-------- DATA UNDER STUDY

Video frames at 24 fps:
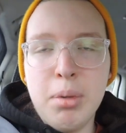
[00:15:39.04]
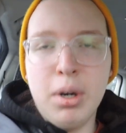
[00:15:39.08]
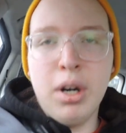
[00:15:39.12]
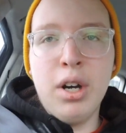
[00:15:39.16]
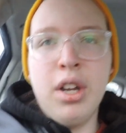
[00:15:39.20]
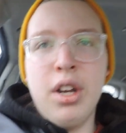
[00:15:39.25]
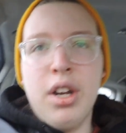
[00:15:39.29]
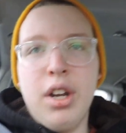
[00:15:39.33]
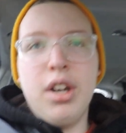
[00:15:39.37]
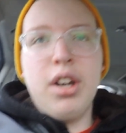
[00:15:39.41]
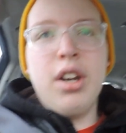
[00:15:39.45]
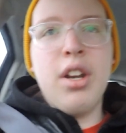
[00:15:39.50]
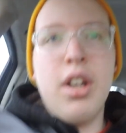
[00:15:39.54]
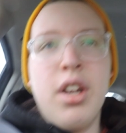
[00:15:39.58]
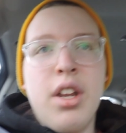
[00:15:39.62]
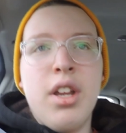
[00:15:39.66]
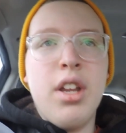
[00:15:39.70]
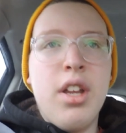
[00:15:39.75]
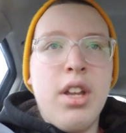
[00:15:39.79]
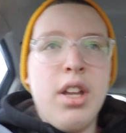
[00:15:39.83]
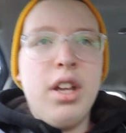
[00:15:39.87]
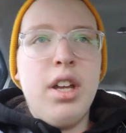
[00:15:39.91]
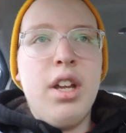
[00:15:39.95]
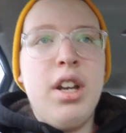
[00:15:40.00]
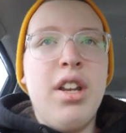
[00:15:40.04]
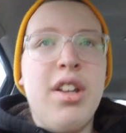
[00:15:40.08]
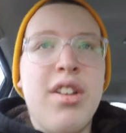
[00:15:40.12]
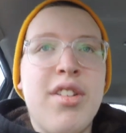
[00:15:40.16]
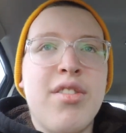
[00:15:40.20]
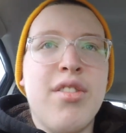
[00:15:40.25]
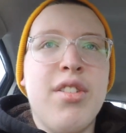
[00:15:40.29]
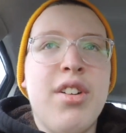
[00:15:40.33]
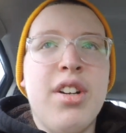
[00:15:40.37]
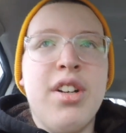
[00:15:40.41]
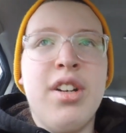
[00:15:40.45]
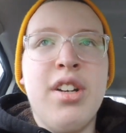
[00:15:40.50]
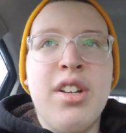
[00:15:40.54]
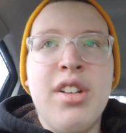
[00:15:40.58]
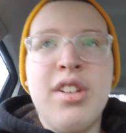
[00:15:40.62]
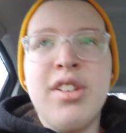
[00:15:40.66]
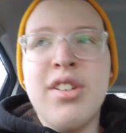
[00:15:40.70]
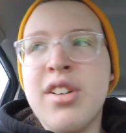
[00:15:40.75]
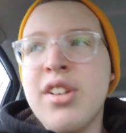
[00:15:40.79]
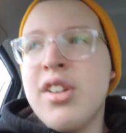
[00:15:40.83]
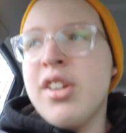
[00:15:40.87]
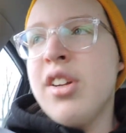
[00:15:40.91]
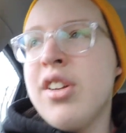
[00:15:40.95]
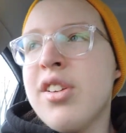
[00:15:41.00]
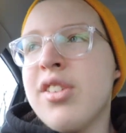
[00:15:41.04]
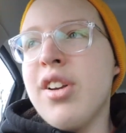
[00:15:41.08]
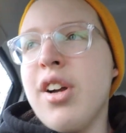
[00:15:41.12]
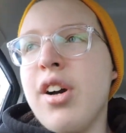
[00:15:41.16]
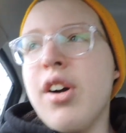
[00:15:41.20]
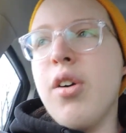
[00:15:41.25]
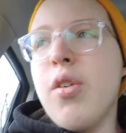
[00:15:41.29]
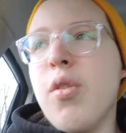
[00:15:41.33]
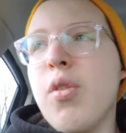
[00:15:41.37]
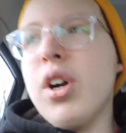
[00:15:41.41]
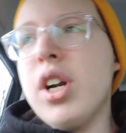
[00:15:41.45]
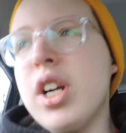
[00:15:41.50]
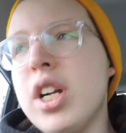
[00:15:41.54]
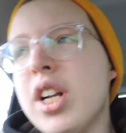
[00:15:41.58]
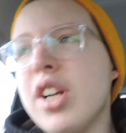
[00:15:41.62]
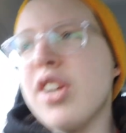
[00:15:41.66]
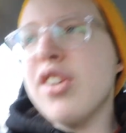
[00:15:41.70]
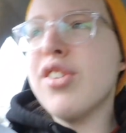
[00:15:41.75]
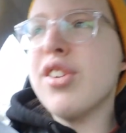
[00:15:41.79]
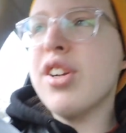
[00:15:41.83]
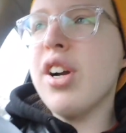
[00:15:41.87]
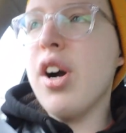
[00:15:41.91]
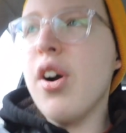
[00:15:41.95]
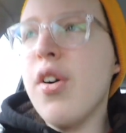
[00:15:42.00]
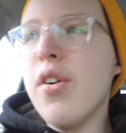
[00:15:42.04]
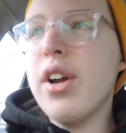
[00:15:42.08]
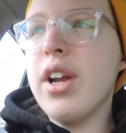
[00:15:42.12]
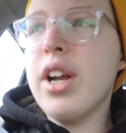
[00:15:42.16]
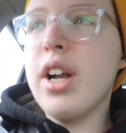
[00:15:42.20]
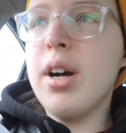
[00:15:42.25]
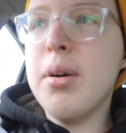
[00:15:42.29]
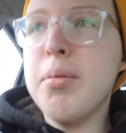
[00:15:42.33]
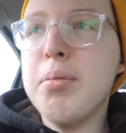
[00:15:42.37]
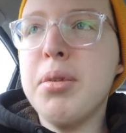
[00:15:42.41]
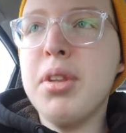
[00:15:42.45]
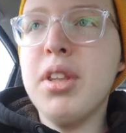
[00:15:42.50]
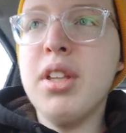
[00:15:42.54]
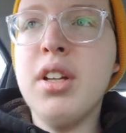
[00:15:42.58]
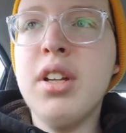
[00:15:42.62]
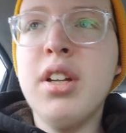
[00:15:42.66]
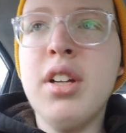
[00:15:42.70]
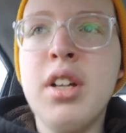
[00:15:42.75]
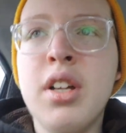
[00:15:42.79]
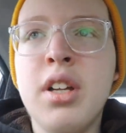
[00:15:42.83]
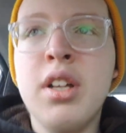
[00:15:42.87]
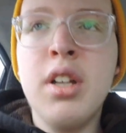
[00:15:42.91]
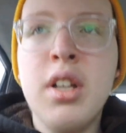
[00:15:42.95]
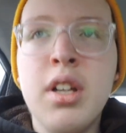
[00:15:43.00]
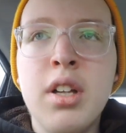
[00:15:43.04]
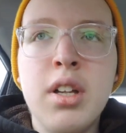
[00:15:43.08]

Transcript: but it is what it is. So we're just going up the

----------------
-------- DATA UNDER STUDY

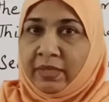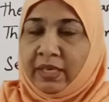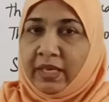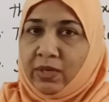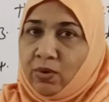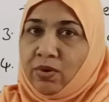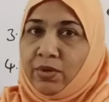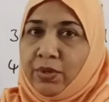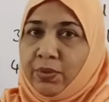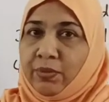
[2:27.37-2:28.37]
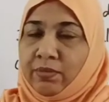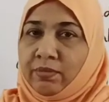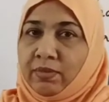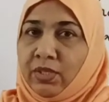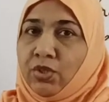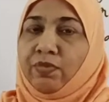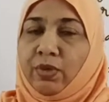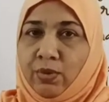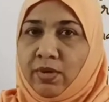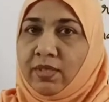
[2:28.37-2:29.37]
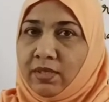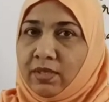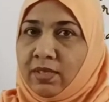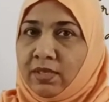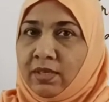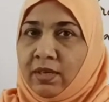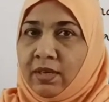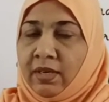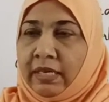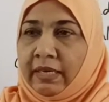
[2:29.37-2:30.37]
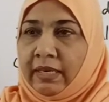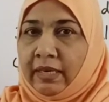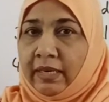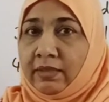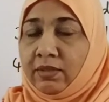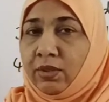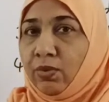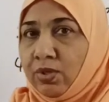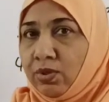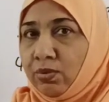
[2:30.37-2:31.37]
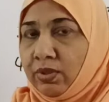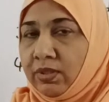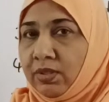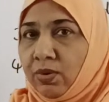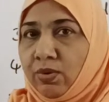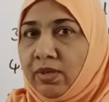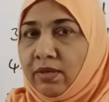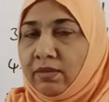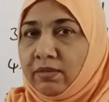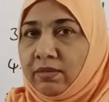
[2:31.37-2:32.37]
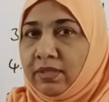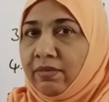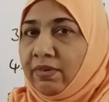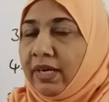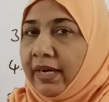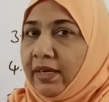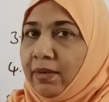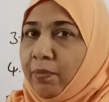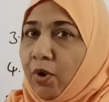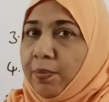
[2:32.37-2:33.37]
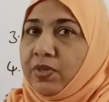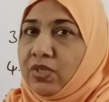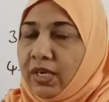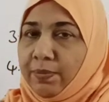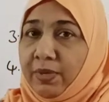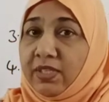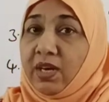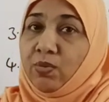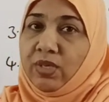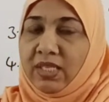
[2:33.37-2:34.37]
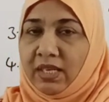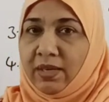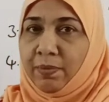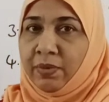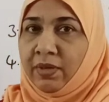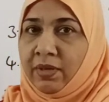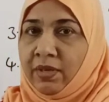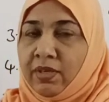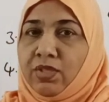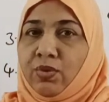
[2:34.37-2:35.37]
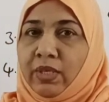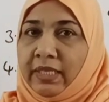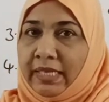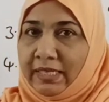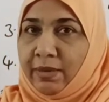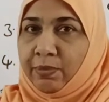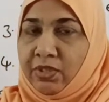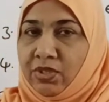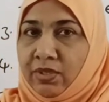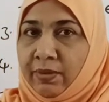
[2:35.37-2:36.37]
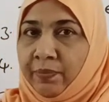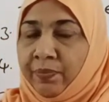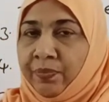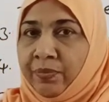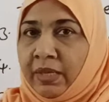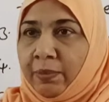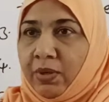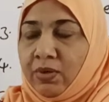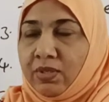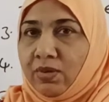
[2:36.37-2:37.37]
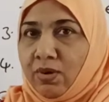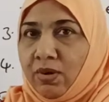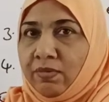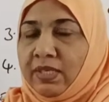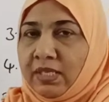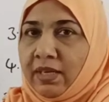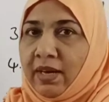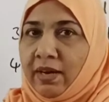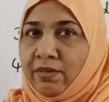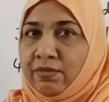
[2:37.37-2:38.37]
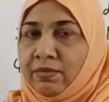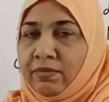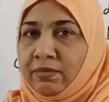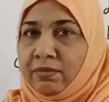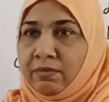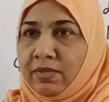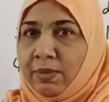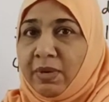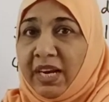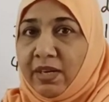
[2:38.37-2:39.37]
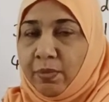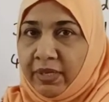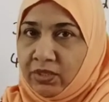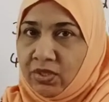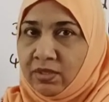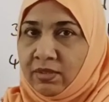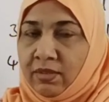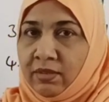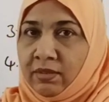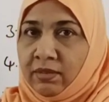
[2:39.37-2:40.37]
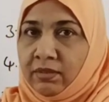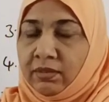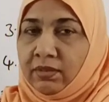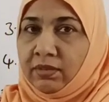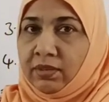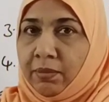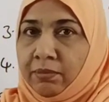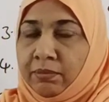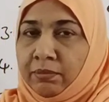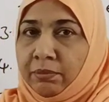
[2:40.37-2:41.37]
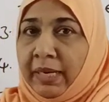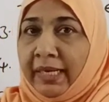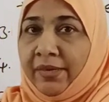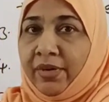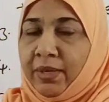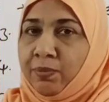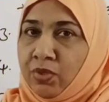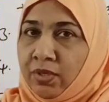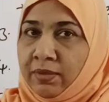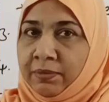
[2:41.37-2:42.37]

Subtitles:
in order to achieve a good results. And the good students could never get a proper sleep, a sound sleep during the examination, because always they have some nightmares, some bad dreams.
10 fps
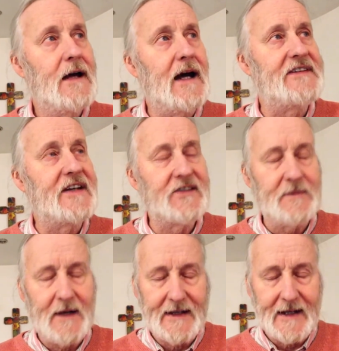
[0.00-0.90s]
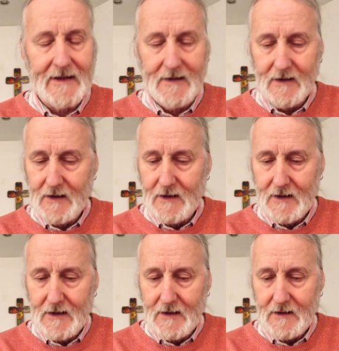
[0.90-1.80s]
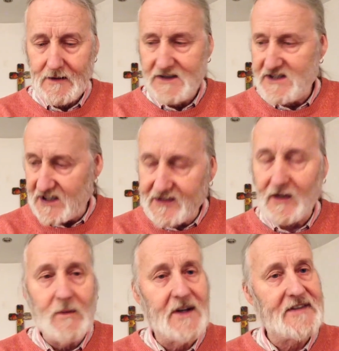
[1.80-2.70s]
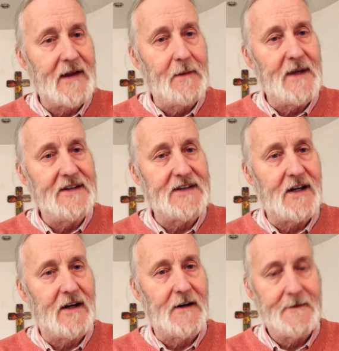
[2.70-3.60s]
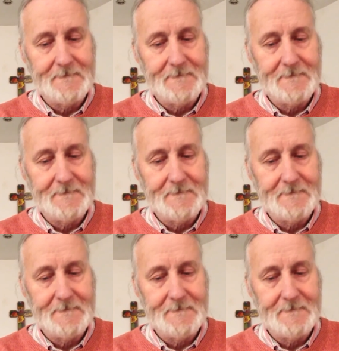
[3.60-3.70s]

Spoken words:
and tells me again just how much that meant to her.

----------------

- _TASK DIRECTIONS_:
Find the line with "Video frames at" in the entries above. Set down exactly every line from it up to and including the line with "[00:15:42.75]", images excluded.

- _TASK OUTPUT_:
Video frames at 24 fps:
[00:15:39.04]
[00:15:39.08]
[00:15:39.12]
[00:15:39.16]
[00:15:39.20]
[00:15:39.25]
[00:15:39.29]
[00:15:39.33]
[00:15:39.37]
[00:15:39.41]
[00:15:39.45]
[00:15:39.50]
[00:15:39.54]
[00:15:39.58]
[00:15:39.62]
[00:15:39.66]
[00:15:39.70]
[00:15:39.75]
[00:15:39.79]
[00:15:39.83]
[00:15:39.87]
[00:15:39.91]
[00:15:39.95]
[00:15:40.00]
[00:15:40.04]
[00:15:40.08]
[00:15:40.12]
[00:15:40.16]
[00:15:40.20]
[00:15:40.25]
[00:15:40.29]
[00:15:40.33]
[00:15:40.37]
[00:15:40.41]
[00:15:40.45]
[00:15:40.50]
[00:15:40.54]
[00:15:40.58]
[00:15:40.62]
[00:15:40.66]
[00:15:40.70]
[00:15:40.75]
[00:15:40.79]
[00:15:40.83]
[00:15:40.87]
[00:15:40.91]
[00:15:40.95]
[00:15:41.00]
[00:15:41.04]
[00:15:41.08]
[00:15:41.12]
[00:15:41.16]
[00:15:41.20]
[00:15:41.25]
[00:15:41.29]
[00:15:41.33]
[00:15:41.37]
[00:15:41.41]
[00:15:41.45]
[00:15:41.50]
[00:15:41.54]
[00:15:41.58]
[00:15:41.62]
[00:15:41.66]
[00:15:41.70]
[00:15:41.75]
[00:15:41.79]
[00:15:41.83]
[00:15:41.87]
[00:15:41.91]
[00:15:41.95]
[00:15:42.00]
[00:15:42.04]
[00:15:42.08]
[00:15:42.12]
[00:15:42.16]
[00:15:42.20]
[00:15:42.25]
[00:15:42.29]
[00:15:42.33]
[00:15:42.37]
[00:15:42.41]
[00:15:42.45]
[00:15:42.50]
[00:15:42.54]
[00:15:42.58]
[00:15:42.62]
[00:15:42.66]
[00:15:42.70]
[00:15:42.75]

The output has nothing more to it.